In 1935, she was elected to the Provo school board, despite running against two men. She served for five five-year terms, from 1935 to 1958. While serving on the board, she also served as the president of the Utah School Boards Association for two terms. Ballif served for 23 years on the University of Utah Board of Regents. She began the university's first dance program.

Ballif was also associated with the Democratic Party in Utah; she became vice-chair and then chair of the Utah Democratic Party. The part asked her to run for the state senate in 1958. She served from 1959 to 1961 as a member of the Utah House of Representatives. While serving in state legislature, Ballil became involved with John F. Kennedy's campaign and election. She met Eleanor Roosevelt, who was appointed chairperson of the United States Commission on the Status of Women; Ballif's sister Esther Peterson was appointed vice chairperson. Algie was asked by Eleanor Roosevelt to serve on the Education Subcommittee. This job required her to go to Washington, D.C. once a month. In 1963, she ran for the state senate, but lost.

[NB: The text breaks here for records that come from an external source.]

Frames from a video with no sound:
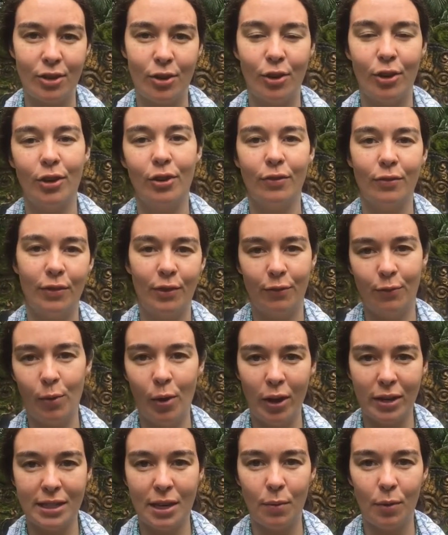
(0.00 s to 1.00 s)
you know, you've
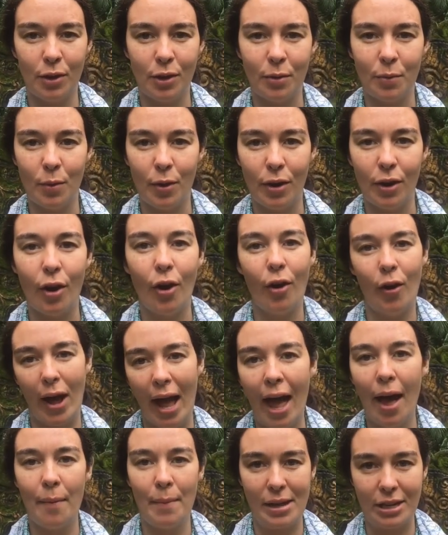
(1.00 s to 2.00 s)
worked out what you want, oh,
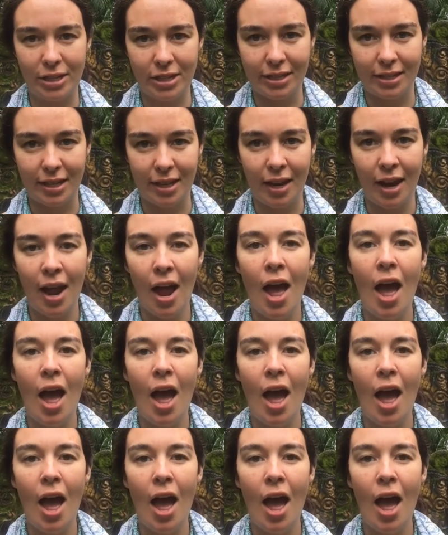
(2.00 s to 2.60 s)
how much is it?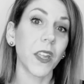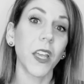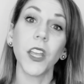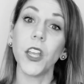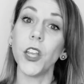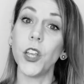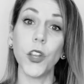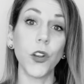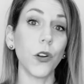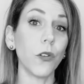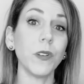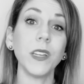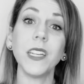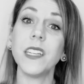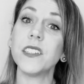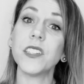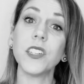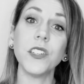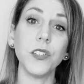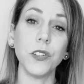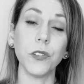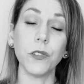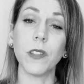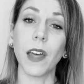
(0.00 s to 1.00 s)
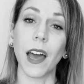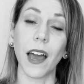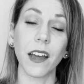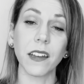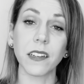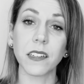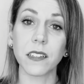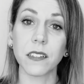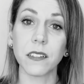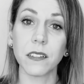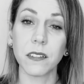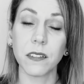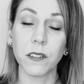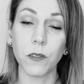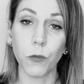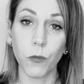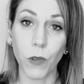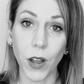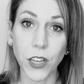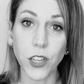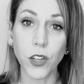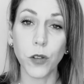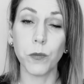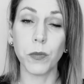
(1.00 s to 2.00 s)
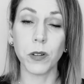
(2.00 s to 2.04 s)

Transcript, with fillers: You don't need to do that when you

She also served on the Utah State Status of Women Commission. In 1965 she was asked to join the Commission of Public Welfare of the State of Utah; she later became the director of its Division of Family Services. Ballif was appointed to the fifteen-member Commission for the Study of the Health Facilities in the United States in 1967, President Lyndon Johnson.

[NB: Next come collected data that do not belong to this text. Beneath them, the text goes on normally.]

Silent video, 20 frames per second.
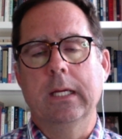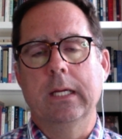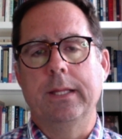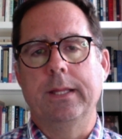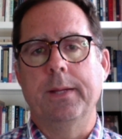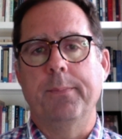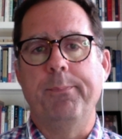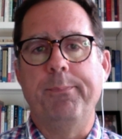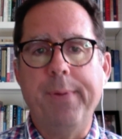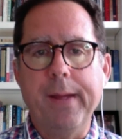
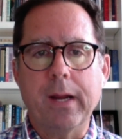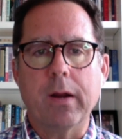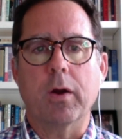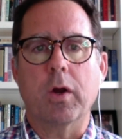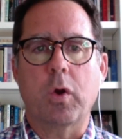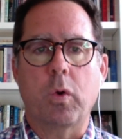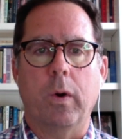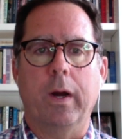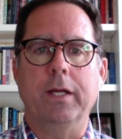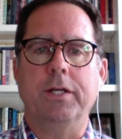The bigger
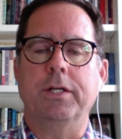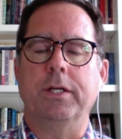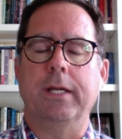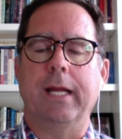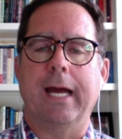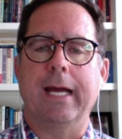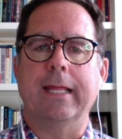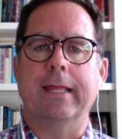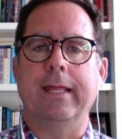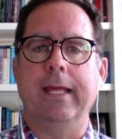question,
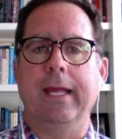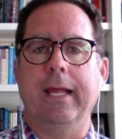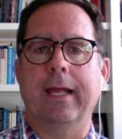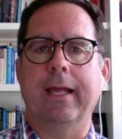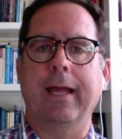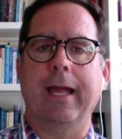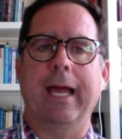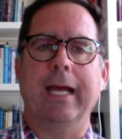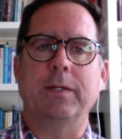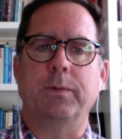I
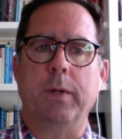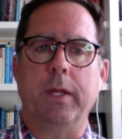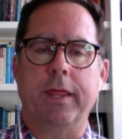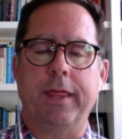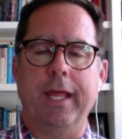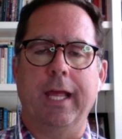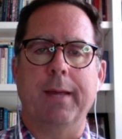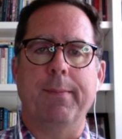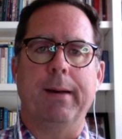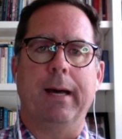think, as we
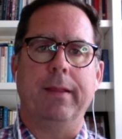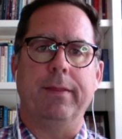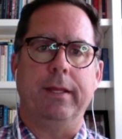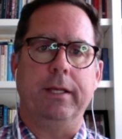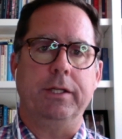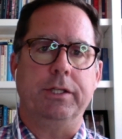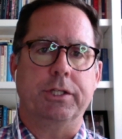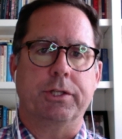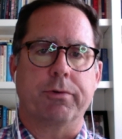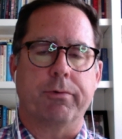think about
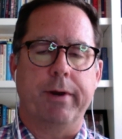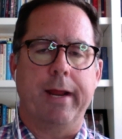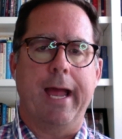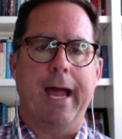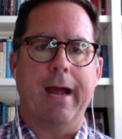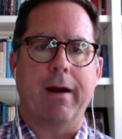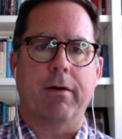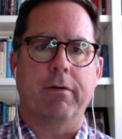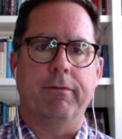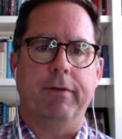these three
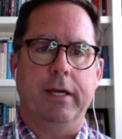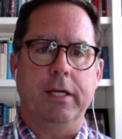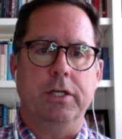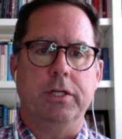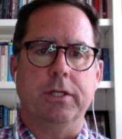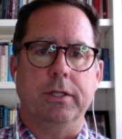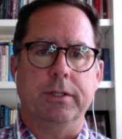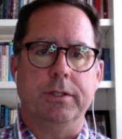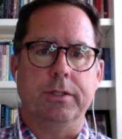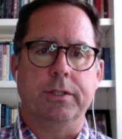
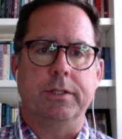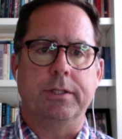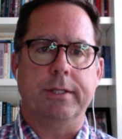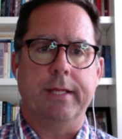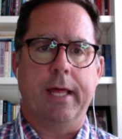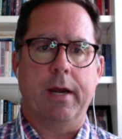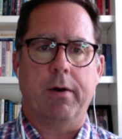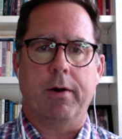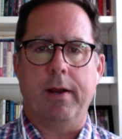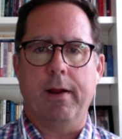aggravations
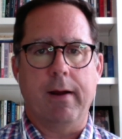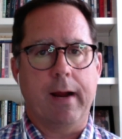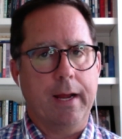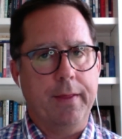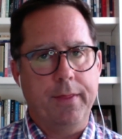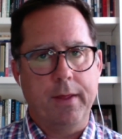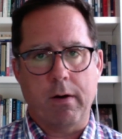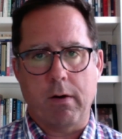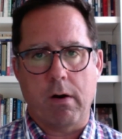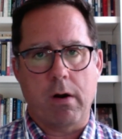that are here,
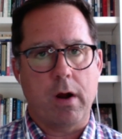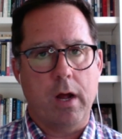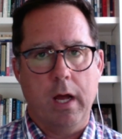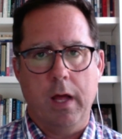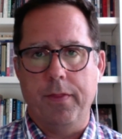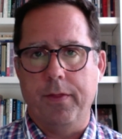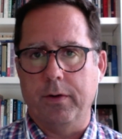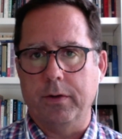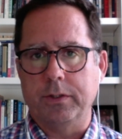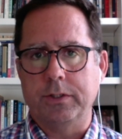and there are
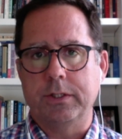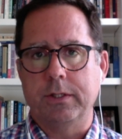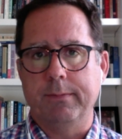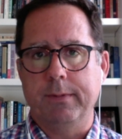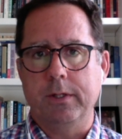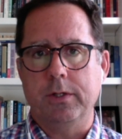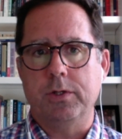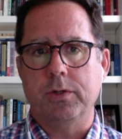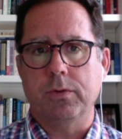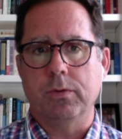others to
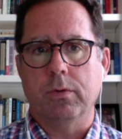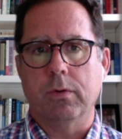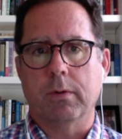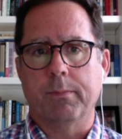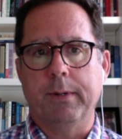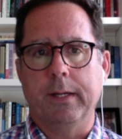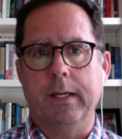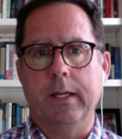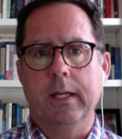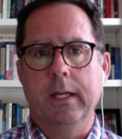be sure,
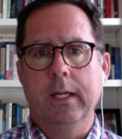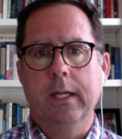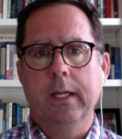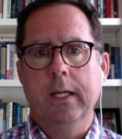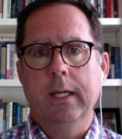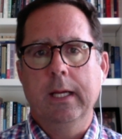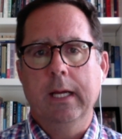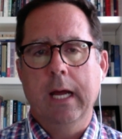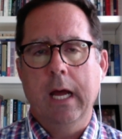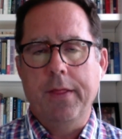but
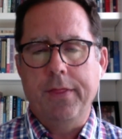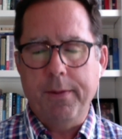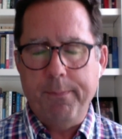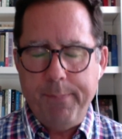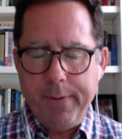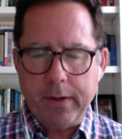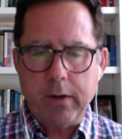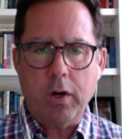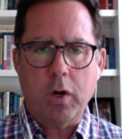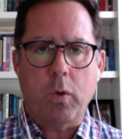the
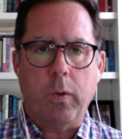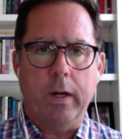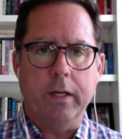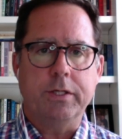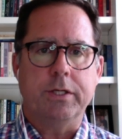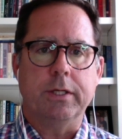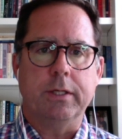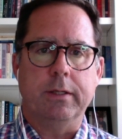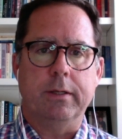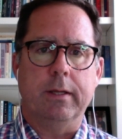bigger
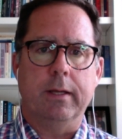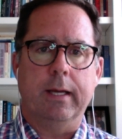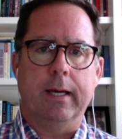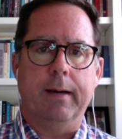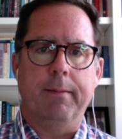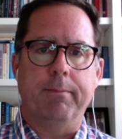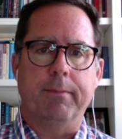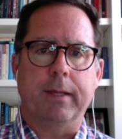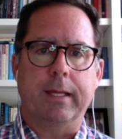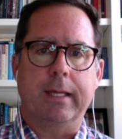question
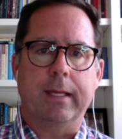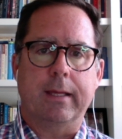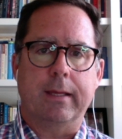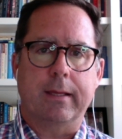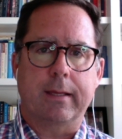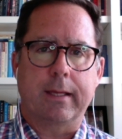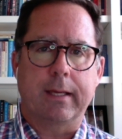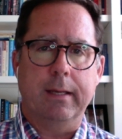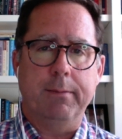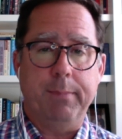um,
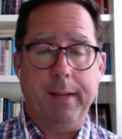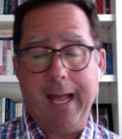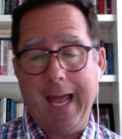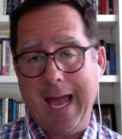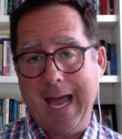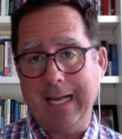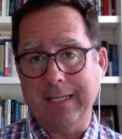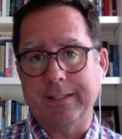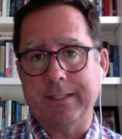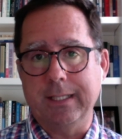can be
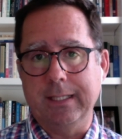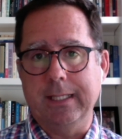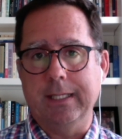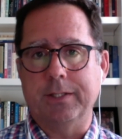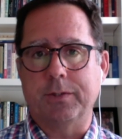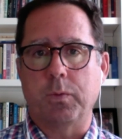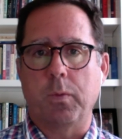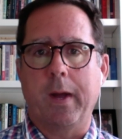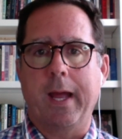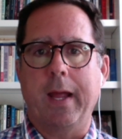asked in
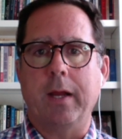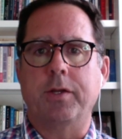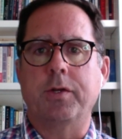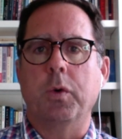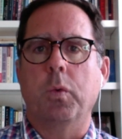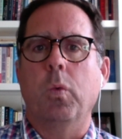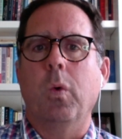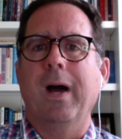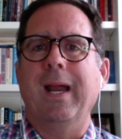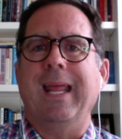this way To
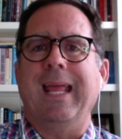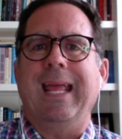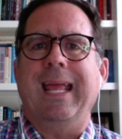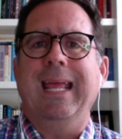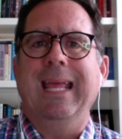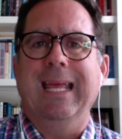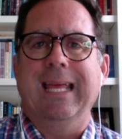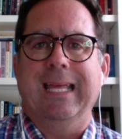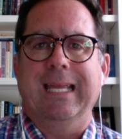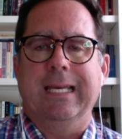what
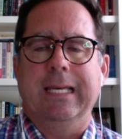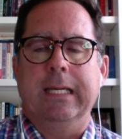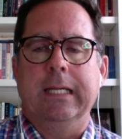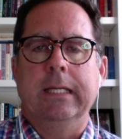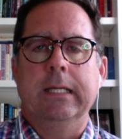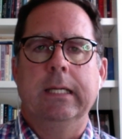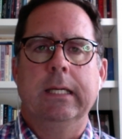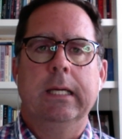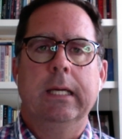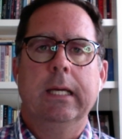end
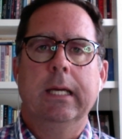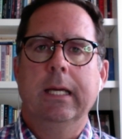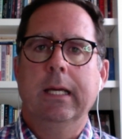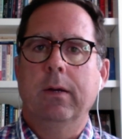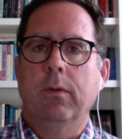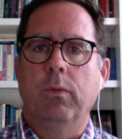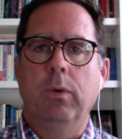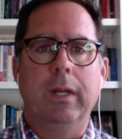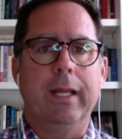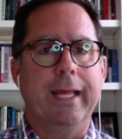
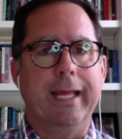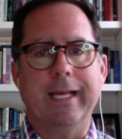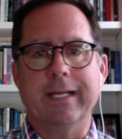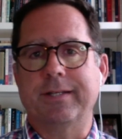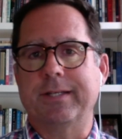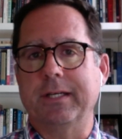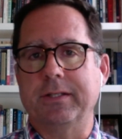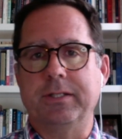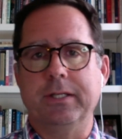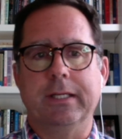really is
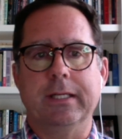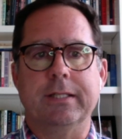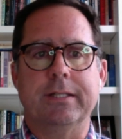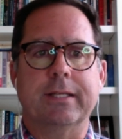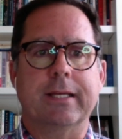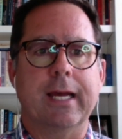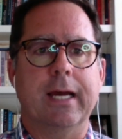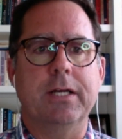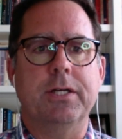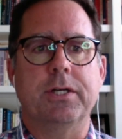such a
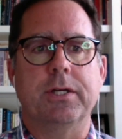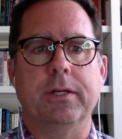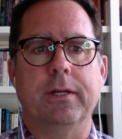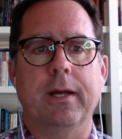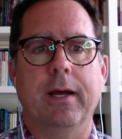discussion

===Other Accomplishments===
Ballif served on the Provo Stake Board of Relief Society in charge of literary lessons for ten years. In 1958, she was named Utah's Man of the Year in Education. She played an active role in her community and was a part of many local and state organizations like the Brigham Young University (BYU) Alumni Association, BYU Emeritus Club, Friends of the BYU Library, PTA, Federated Women's Clubs, Women's Legislative Council, Sorosis, and the American Legion Auxiliary.

==Later life==
Ballif suffered from macular degeneration. She retired from the Welfare Commission in 1974, ending her government employment. She continued to attend forums, political rallies and other actives. She fought for universal healthcare, elderly rights and the Equal Rights Amendment. Throughout her life, she was a member of the Church of Jesus Christ of Latter-day Saints.

She became blind and partially deaf. Her husband George died in October 1977. After his death, she suffered a series of strokes. She died 11 July 1984. Members of the Quorum of the Twelve Apostles, James E. Faust, Marvin J. Ashton and Dallin H. Oaks spoke at her funeral.